KELOWNA - Front-line social service workers and emergency room staff aren’t the only ones seeing the effects of Kelowna’s opioid crisis.
Funeral homes have barely been able keep up with demand for services as the soaring number of overdose deaths has suddenly added an influx of clients.
Funeral director Jon Everden of Everden Rust Funeral Services in Kelowna said at one point earlier this summer, the company was operating at full capacity and has had to install more equipment to meet demand.
“We’ve been extremely busy with the extra volume. We had to expand our refrigerated area, we were seeing double the normal volume,” Everden said.
“We just put in a another cooler in Penticton so we can accommodate 25 bodies down there. In Kelowna, we had to install another rack system so we could handle another five deceased in our refrigerated area,” he said.
“If we run out of room in the refrigerated area, we legally can’t take any more deceased,” Everden said, pointing out that Consumer Protection B.C. will fine companies as much as $4,000 for violations of the Cremation, Interment and Funeral Services Act.
Everden thinks the surge is directly tied to the opioid crisis that has seen Kelowna suffer one of the highest overdose death rates in Canada.

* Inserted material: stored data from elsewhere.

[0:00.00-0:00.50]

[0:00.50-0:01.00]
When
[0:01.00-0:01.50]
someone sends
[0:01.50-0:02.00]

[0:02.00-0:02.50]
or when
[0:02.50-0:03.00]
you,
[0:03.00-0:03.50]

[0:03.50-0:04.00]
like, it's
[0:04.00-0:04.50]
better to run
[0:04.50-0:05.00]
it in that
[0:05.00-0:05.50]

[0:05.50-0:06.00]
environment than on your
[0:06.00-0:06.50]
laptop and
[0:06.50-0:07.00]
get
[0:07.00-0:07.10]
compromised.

The Interior Health Authority has confirmed 60 overdose deaths until the end of August this year and is predicting 30 more by year’s end. In 2015 there were 19 overdose deaths reported in Kelowna, jumping to 47 in 2016.

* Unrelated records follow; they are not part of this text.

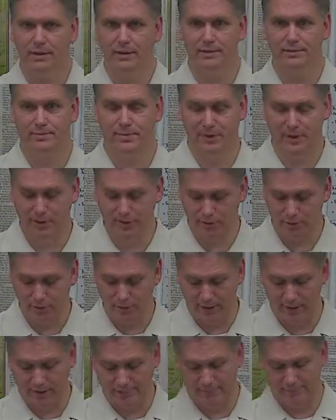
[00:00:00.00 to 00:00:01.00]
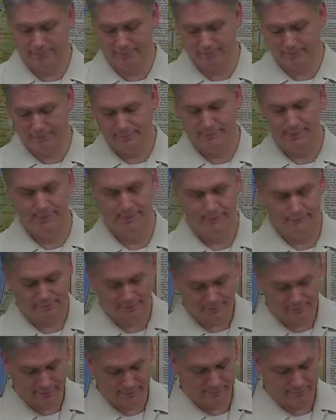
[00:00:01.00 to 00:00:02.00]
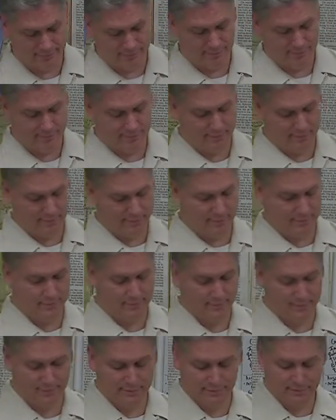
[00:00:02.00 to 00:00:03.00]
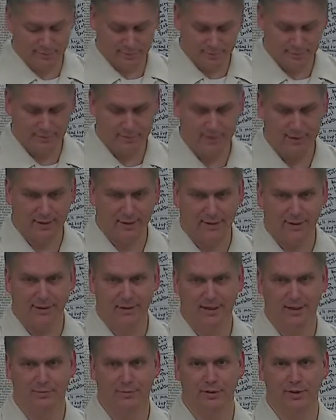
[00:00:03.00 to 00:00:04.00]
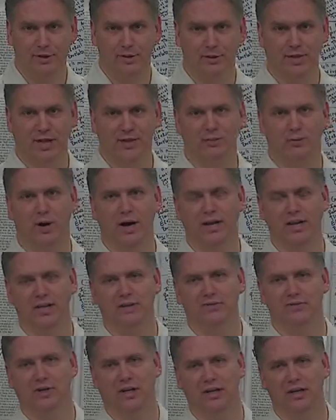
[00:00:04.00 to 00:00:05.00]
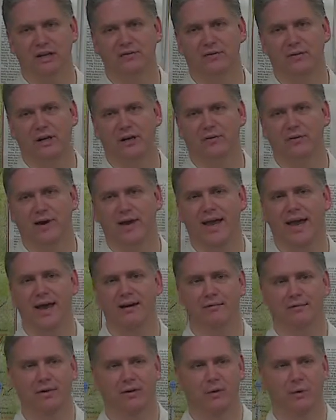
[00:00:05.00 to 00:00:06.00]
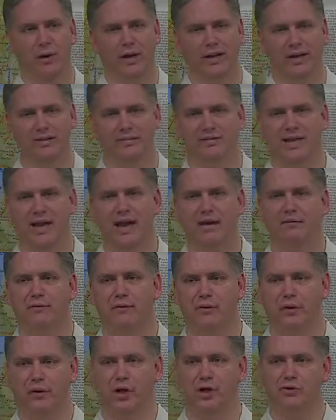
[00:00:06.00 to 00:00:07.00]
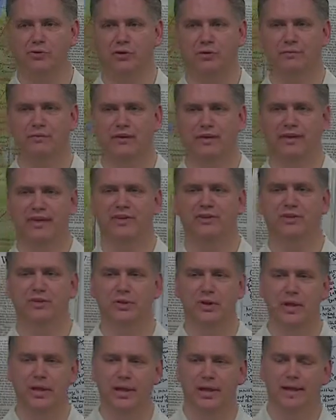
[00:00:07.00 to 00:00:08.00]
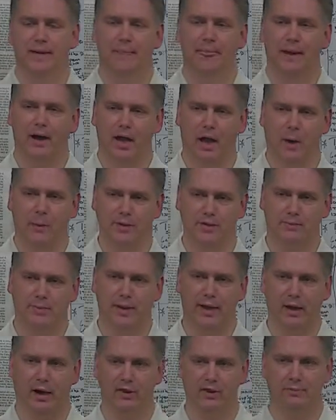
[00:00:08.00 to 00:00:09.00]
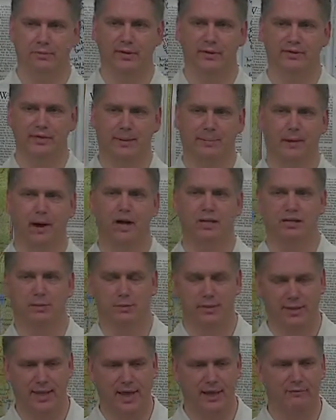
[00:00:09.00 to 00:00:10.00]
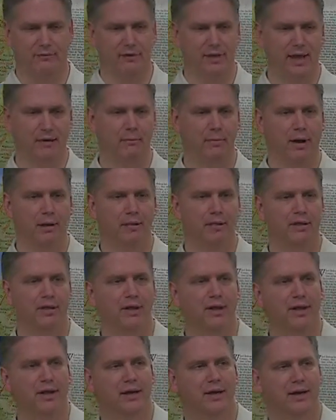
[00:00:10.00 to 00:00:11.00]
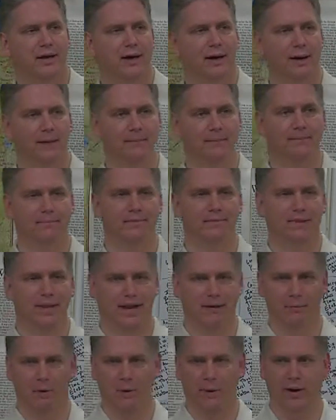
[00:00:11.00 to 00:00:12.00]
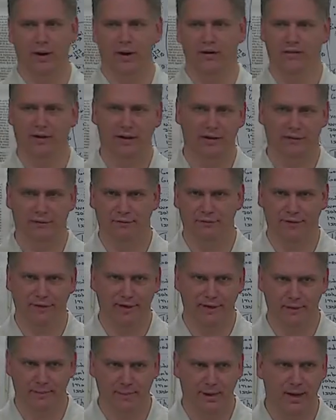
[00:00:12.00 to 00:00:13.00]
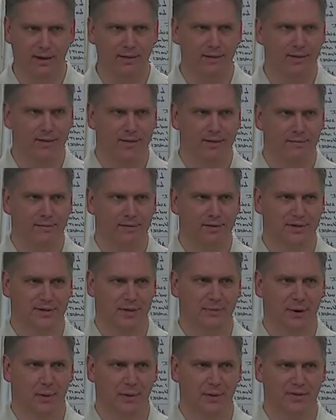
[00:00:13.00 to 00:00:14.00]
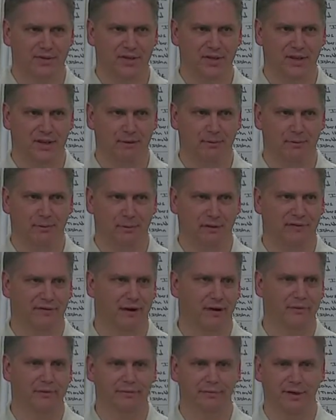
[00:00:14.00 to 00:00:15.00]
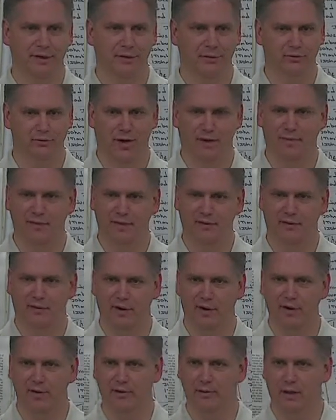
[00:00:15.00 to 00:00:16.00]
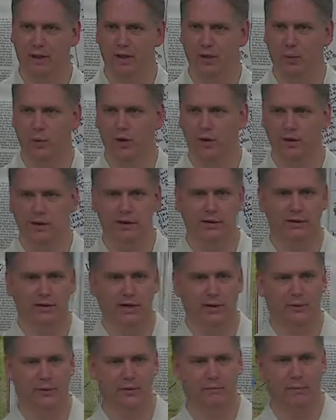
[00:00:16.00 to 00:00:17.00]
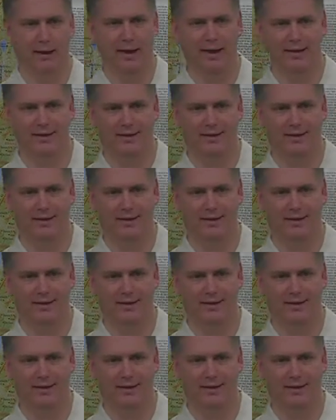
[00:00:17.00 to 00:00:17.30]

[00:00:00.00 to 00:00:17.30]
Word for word: Pretty cool, man. Maybe 1976. It's pretty cool. That's why, interesting enough, whenever I have, whenever we leave town for a long trip vacation, I always pay all the bills I possibly can for that month um, that I'm aware of. I don't forget about because I'm always thinking, what if I'm, you know, drop dead Fred on the way there? I don't get back.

Everden said the jump has meant they sometimes feel pressure to take deliveries from Kelowna General Hospital when it has its own capacity problems in the morgue.

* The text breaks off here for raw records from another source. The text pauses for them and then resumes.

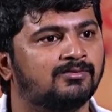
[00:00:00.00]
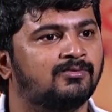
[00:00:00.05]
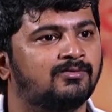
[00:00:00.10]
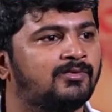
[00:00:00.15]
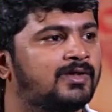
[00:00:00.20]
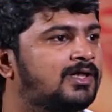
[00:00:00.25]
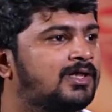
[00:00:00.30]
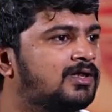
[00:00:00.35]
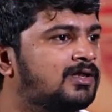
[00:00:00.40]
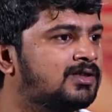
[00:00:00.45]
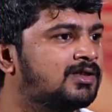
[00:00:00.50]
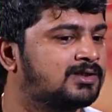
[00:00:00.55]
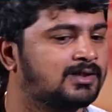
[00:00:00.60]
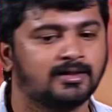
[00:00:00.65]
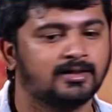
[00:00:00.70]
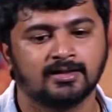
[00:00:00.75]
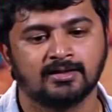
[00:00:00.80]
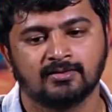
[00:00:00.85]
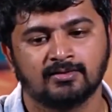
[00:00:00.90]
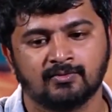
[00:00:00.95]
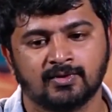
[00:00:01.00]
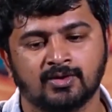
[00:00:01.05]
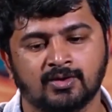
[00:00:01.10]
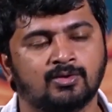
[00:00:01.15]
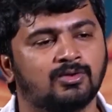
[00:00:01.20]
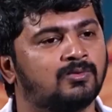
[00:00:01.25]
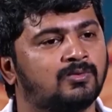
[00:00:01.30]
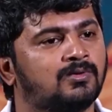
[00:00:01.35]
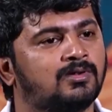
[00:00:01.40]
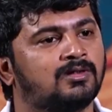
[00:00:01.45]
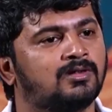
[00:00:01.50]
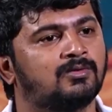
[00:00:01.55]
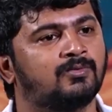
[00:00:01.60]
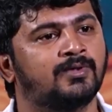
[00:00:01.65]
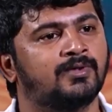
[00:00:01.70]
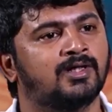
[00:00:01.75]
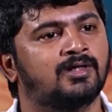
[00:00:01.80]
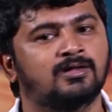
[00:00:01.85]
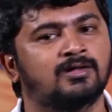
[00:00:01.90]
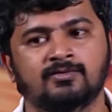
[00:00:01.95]
we study, we go to work,
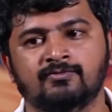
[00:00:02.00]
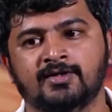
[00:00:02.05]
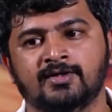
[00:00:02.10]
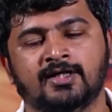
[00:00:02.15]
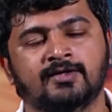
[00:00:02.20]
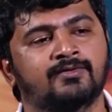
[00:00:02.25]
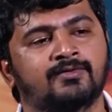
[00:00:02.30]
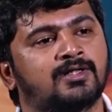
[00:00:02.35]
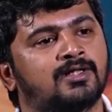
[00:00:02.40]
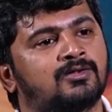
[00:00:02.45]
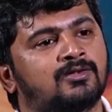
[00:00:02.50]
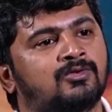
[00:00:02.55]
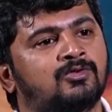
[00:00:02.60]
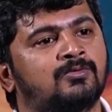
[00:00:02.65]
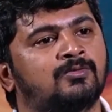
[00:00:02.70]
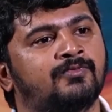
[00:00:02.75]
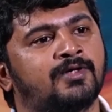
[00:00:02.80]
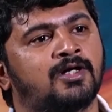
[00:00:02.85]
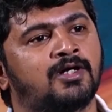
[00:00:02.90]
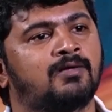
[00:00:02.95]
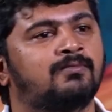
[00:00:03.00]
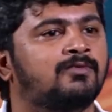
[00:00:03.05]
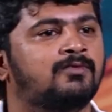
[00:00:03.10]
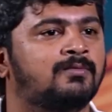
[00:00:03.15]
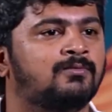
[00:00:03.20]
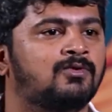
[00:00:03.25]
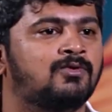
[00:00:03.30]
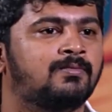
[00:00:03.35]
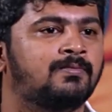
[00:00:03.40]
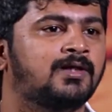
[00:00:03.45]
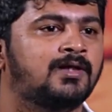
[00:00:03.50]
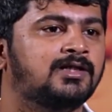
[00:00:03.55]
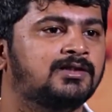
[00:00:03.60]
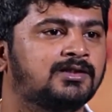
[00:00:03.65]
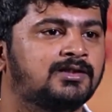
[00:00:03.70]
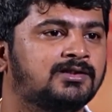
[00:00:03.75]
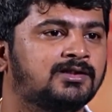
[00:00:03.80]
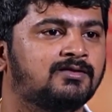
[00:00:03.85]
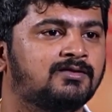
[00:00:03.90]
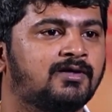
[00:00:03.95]
we earn, we give it at home, we come, remove our pants
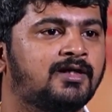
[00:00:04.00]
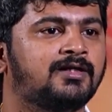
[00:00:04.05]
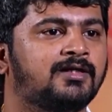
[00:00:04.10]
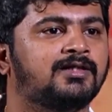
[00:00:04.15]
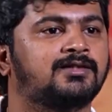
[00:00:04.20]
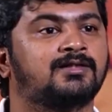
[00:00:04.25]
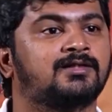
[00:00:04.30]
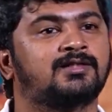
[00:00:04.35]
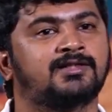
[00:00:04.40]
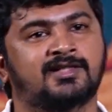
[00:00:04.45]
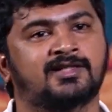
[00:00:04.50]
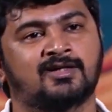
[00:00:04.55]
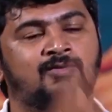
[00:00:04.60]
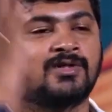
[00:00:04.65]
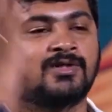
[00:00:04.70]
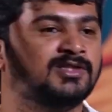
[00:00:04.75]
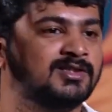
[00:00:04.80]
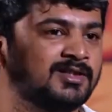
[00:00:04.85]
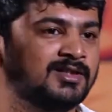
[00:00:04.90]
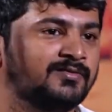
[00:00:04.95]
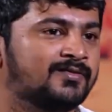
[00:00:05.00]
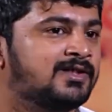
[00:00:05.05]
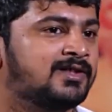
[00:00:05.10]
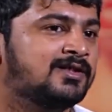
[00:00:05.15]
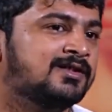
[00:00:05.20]
and shirt, wear t-shirts, then watch TV.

“Sometimes they run out of room and they are putting people on the other side in the autopsy building,” he said. “They will get maxed out and then they are phoning the funeral homes, asking if we have a (release) signature on this one or that one, we need you to get here and pick them up right away.”
Kelowna General Hospital health service administrator Andrew Hughes confirmed the morgue has seen the impact of the overdose emergency, but said it has "processes in place to manage capacity challenges." Hughes said the morgue has been operating between 50 and 75 per cent capacity in the last month and has the capacity to store 22 bodies.
Funeral homes in Kelowna and West Kelowna together have the capacity to store between 35 and 40 bodies, Everden estimated, and will cooperate on storage if one or the other is at capacity.
Local funeral homes have also seen an increased need to apply to the Public Guardian to cover the cost of funeral services for people who die without the means to pay, Everden said.
That has complicated the lack of storage because the funeral home cannot proceed with cremation or burial until the Public Guardian has made sure no immediate family can pay and the deceased has no assets or death benefit that can be recovered.
Everden said that process usually happens quickly but can drag out if the Public Guardian runs into difficulty verifying information, which sometimes means bodies will lie waiting for a week or more.
“It can be very hard on the families, but that’s what we have to do,” he said.
Everden said the type of clients they’ve seen recently proves that overdose deaths aren’t restricted to homeless street addicts.
“Sure there are some of those, but sometimes there is the father that went out on the weekend and didn’t know something was laced,” he said. “We’re seeing a lot of average people that you wouldn’t think are using that overdosed.
"One night, one mistake and there goes another life."